> **What is required**
Though the entries hold pictures, only their text should be duplicated, exactly and in full.

(Stored items)
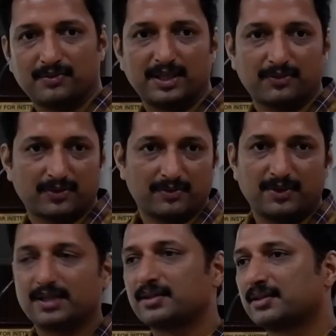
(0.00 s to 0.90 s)
we
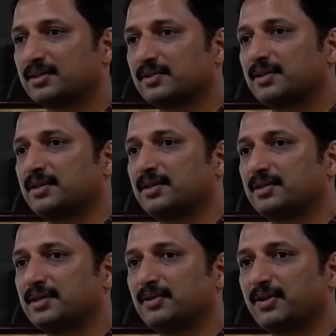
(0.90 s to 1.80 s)

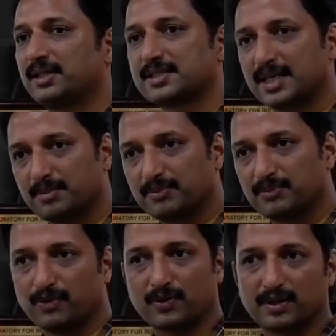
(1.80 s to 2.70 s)
define the same
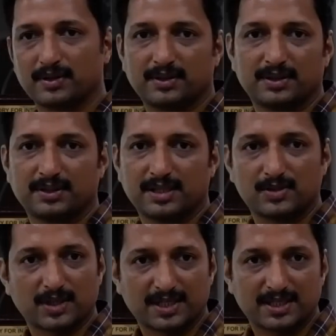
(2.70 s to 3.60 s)
for
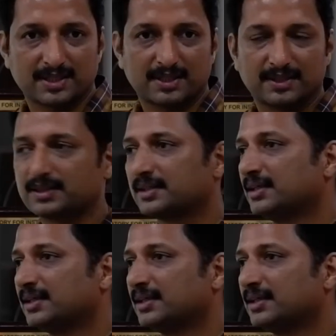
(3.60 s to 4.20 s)
insulators and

> **Task answer**
(0.00 s to 0.90 s)
we
(0.90 s to 1.80 s)

(1.80 s to 2.70 s)
define the same
(2.70 s to 3.60 s)
for
(3.60 s to 4.20 s)
insulators and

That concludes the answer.